Some people here seem not to be aware that Red Dragon has been cancelled because it was designed for Earth reentry and didn't have enough drag to cope with the much thinner atmosphere of Mars. All possible reentry corridors at Mars ended up with a very high terminal velocity, and the rocket fuel needed to make the terminal burn took up too much of the internal volume. Of course real space engineers could have told them this right at the start, but Saint Elon never listens to them.This decision by Musk got virtually no coverage on space news sites, so I'm not surprised that many SpaceX fans don't know about it. NewSpace seems to follow an inverse Gresham's Law: Good news drives bad news out of circulation.
NASA’s EDL systems analysis tools were employed to assess the feasibility of landing a largely unmodified Dragon2 capsule on Mars, ... demonstrating that propulsive landing approach initiated in supersonic conditions is possible, albeit not mass optimal.

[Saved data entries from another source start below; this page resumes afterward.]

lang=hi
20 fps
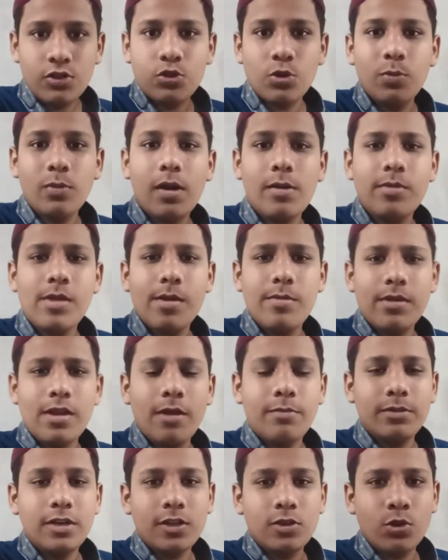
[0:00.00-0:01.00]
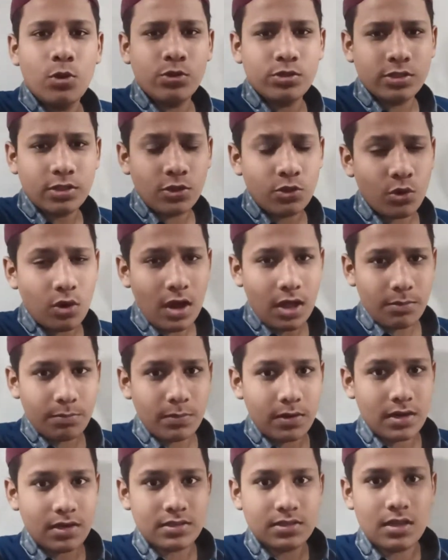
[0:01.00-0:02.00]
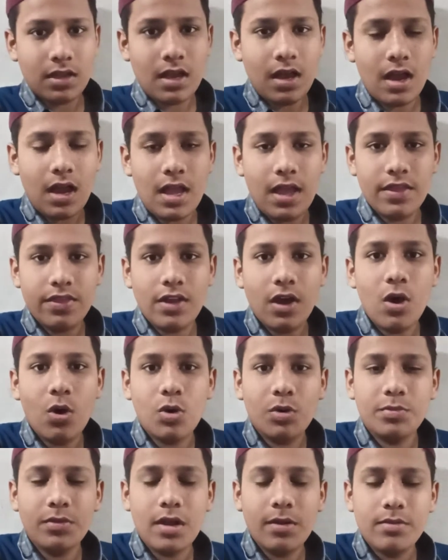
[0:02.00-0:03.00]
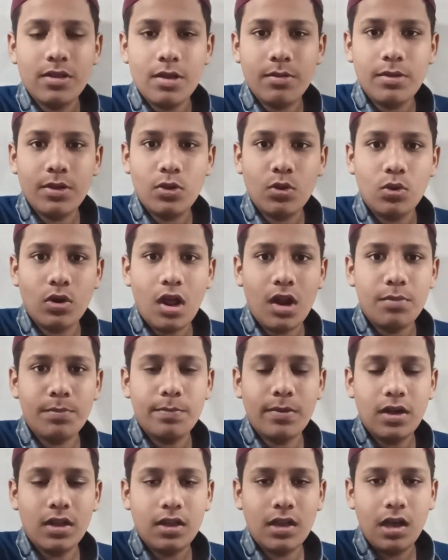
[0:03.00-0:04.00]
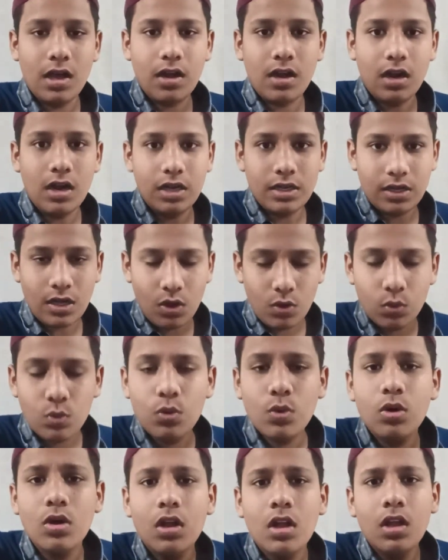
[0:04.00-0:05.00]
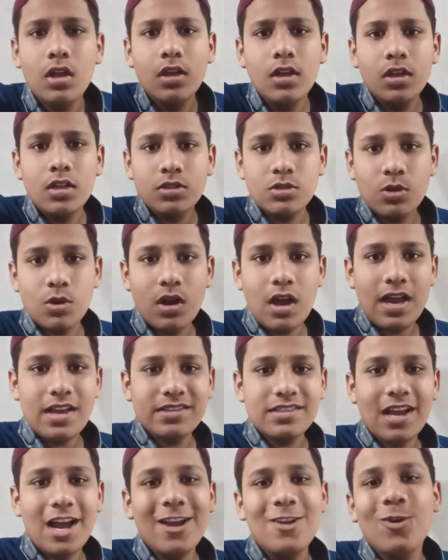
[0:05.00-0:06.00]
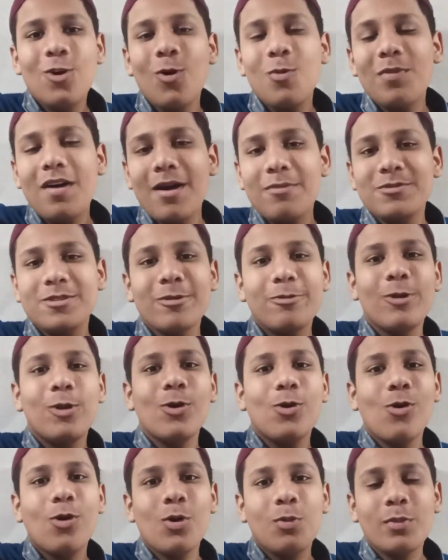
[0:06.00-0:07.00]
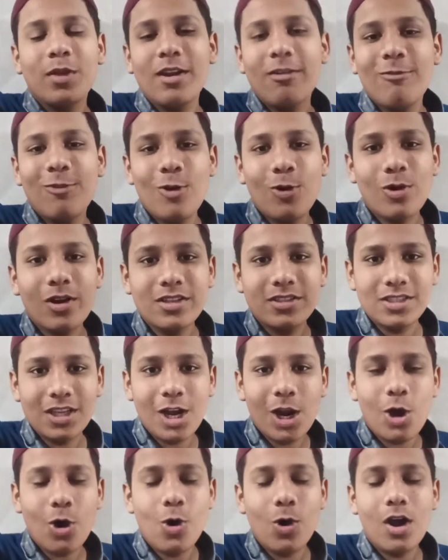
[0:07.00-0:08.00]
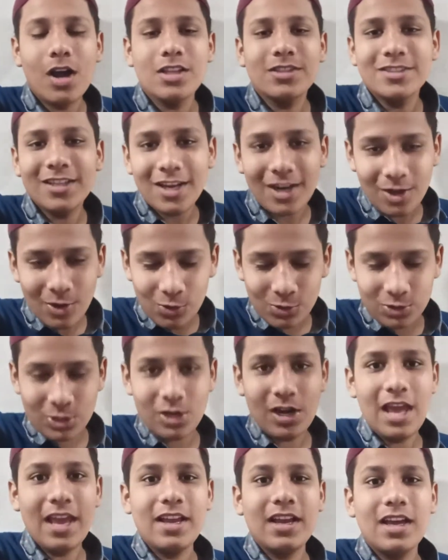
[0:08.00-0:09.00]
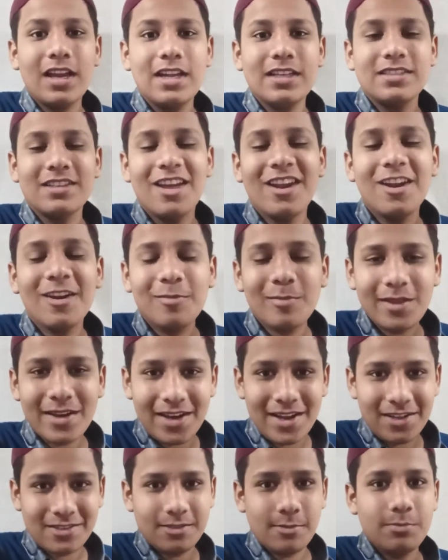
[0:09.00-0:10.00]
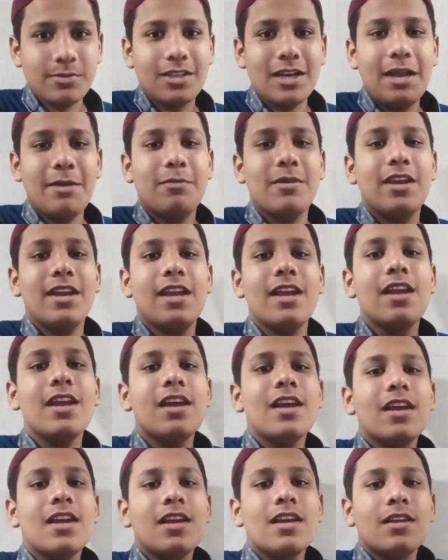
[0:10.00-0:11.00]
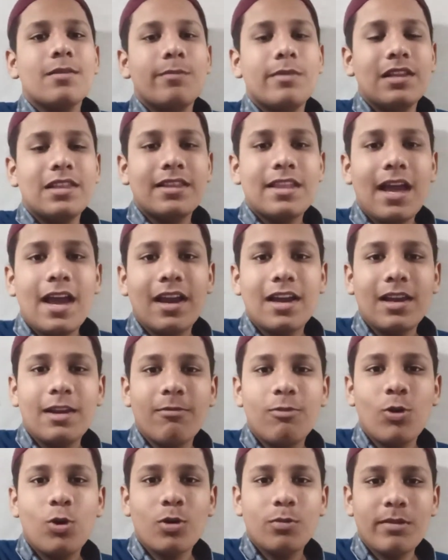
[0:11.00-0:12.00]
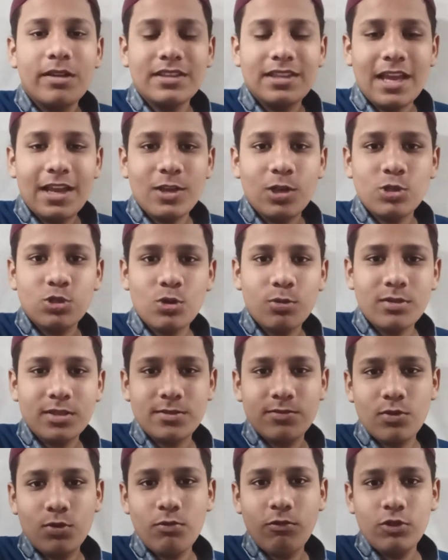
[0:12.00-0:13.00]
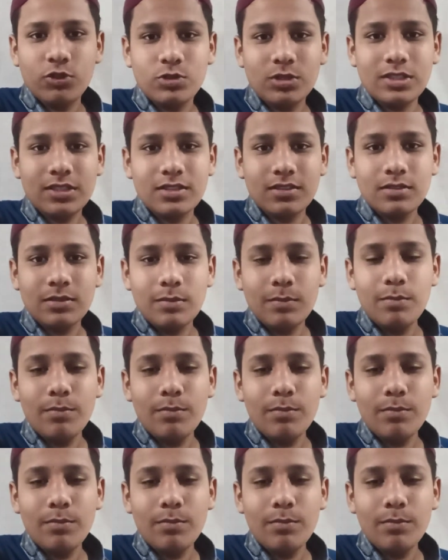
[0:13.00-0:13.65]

तो मैं अभी अभी अपने दोस्त की दुकान पर से आया था और मैं अभी अभी कुरान पढ़कर हटा हूँ तो गाइज आई होप आप सभी लोगों को मेरा व्लॉग अच्छा लगा होगा अच्छा लगा हो तो लाइक करें चैनल पर नया सब्सक्राइब करें मिलते हैं अगले व्लॉग में थैंक यू सो मच फॉर वॉचिंग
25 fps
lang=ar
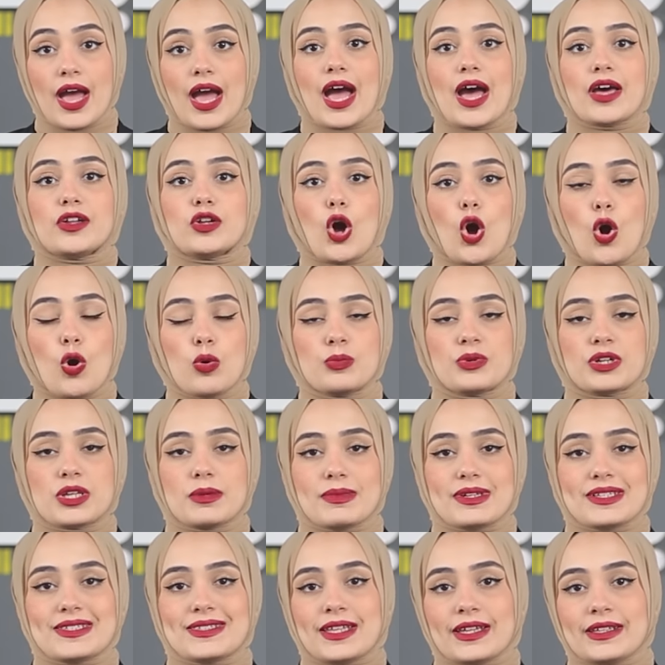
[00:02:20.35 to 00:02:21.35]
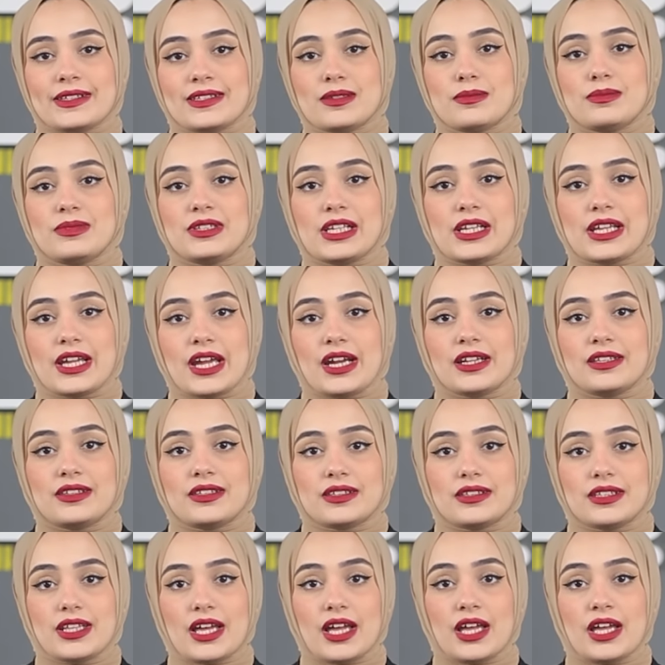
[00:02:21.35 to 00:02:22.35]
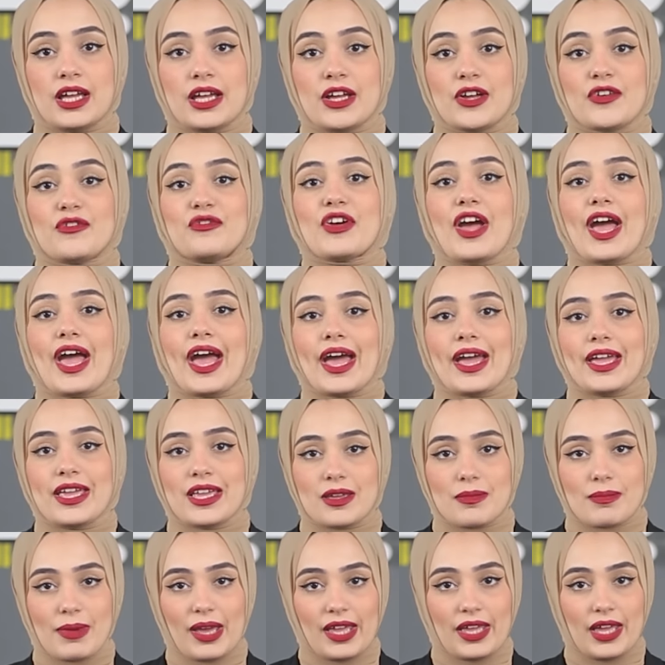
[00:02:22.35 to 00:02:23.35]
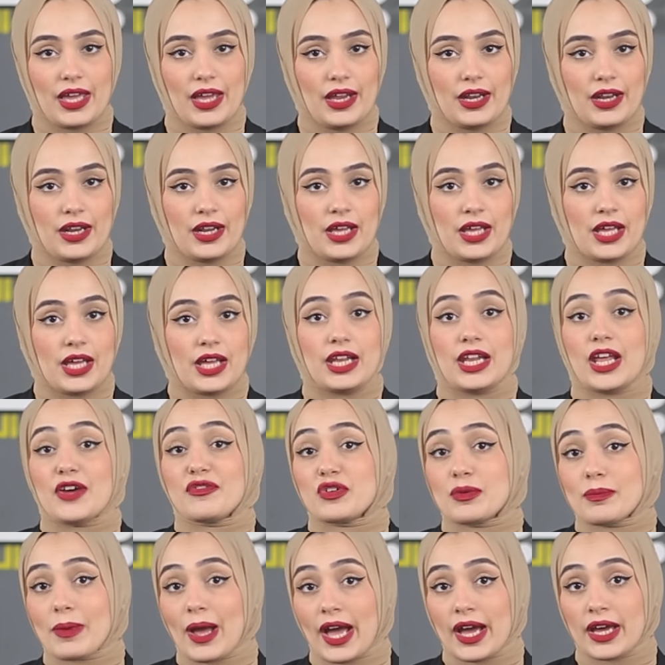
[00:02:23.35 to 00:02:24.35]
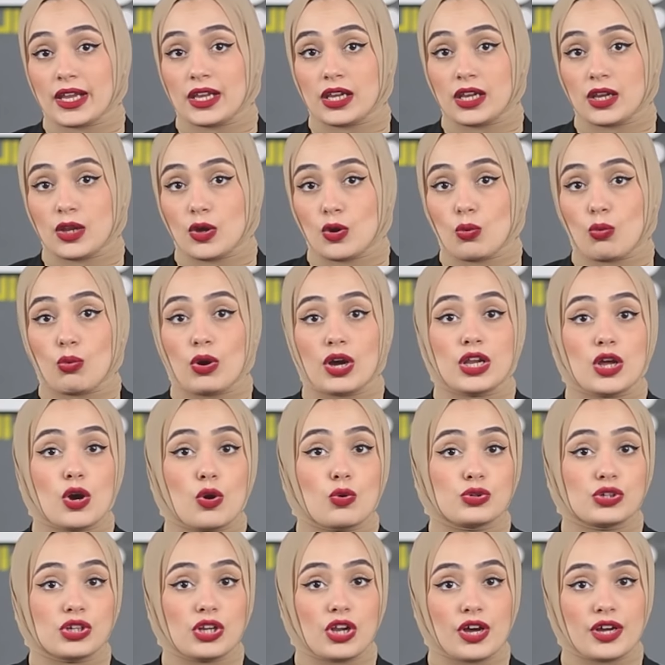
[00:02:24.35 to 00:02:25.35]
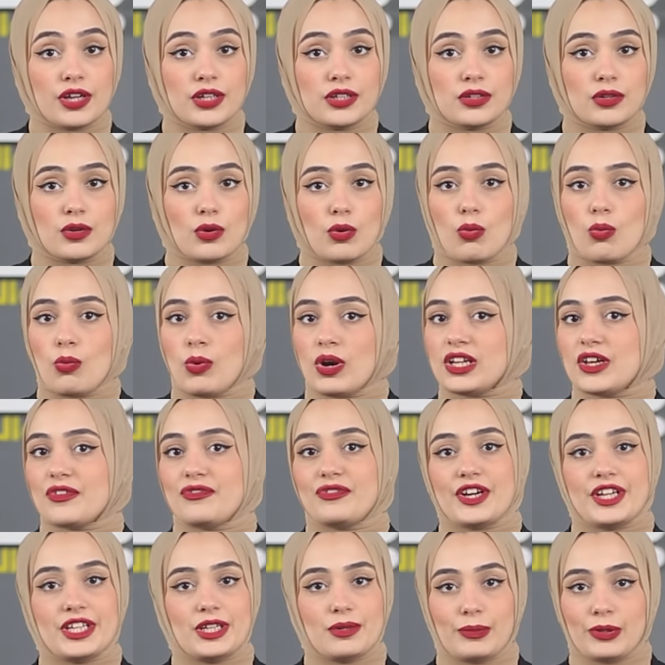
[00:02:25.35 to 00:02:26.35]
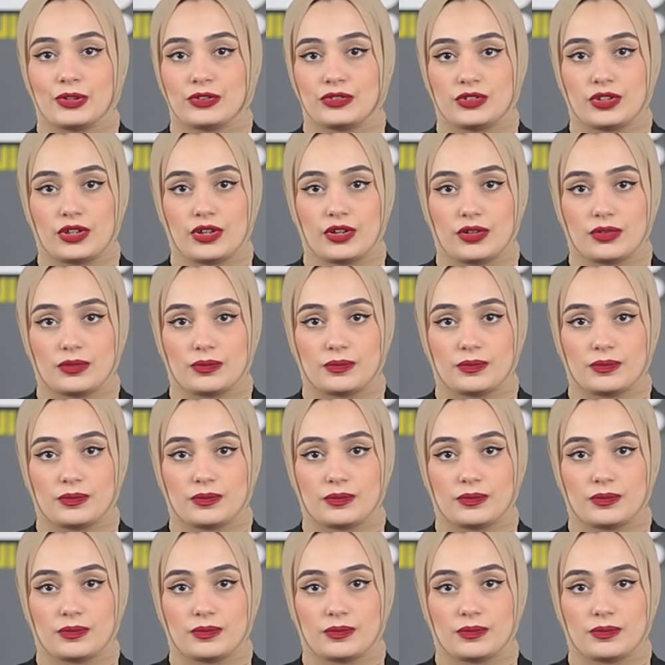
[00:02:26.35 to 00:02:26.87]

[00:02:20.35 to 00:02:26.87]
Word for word: انا عمري ما استخدمت الكارت ده في اي مكان لا في محل ولا اونلاين ولا في اي منطقة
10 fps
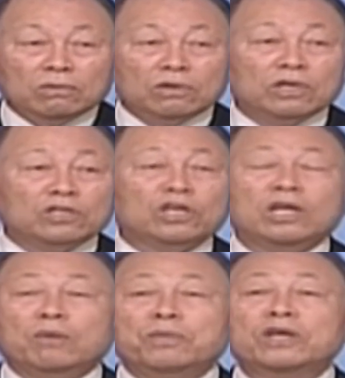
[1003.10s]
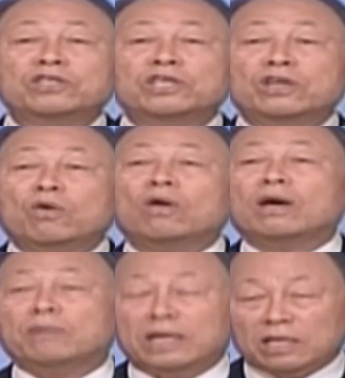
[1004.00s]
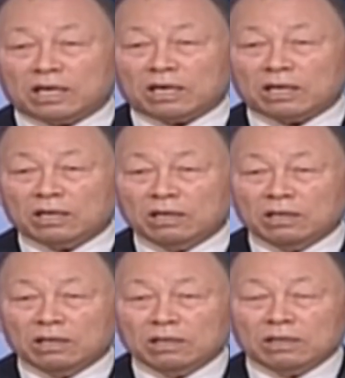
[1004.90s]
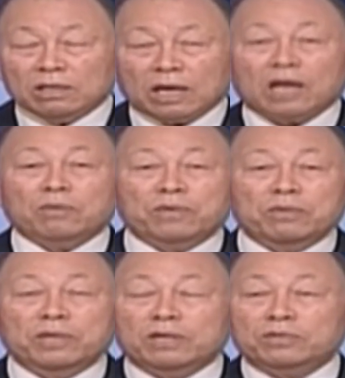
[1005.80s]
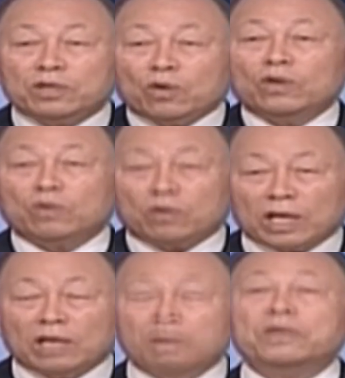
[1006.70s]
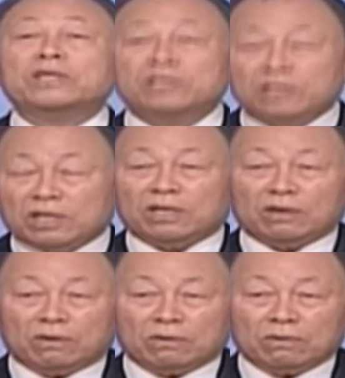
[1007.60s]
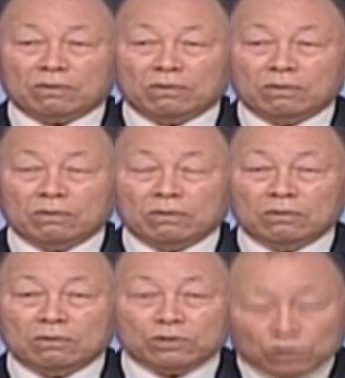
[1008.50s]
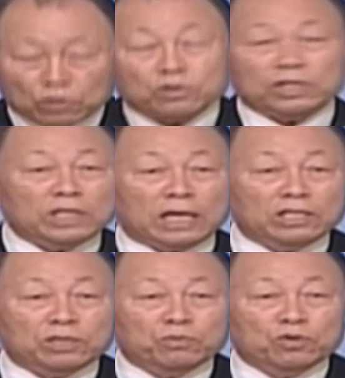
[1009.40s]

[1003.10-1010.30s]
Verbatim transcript: 去地狱去地狱的人赚来的钱，这钱是为了谁赚的？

The actual reasons for Red Dragon cancellation are related to it being better just to skip straight to BFR, in particular as the paper I quoted mentions in its conclusions, the specifics of supersonic retropropulsion at this point depend heavily on the details of the architecture, so Red Dragon would not have done much to inform BFR design.
Would I be correct in saying that NASA was more concerned about the legs-through-shield idea when it pertained to the Earth landings? Greater and longer thermal loads etc.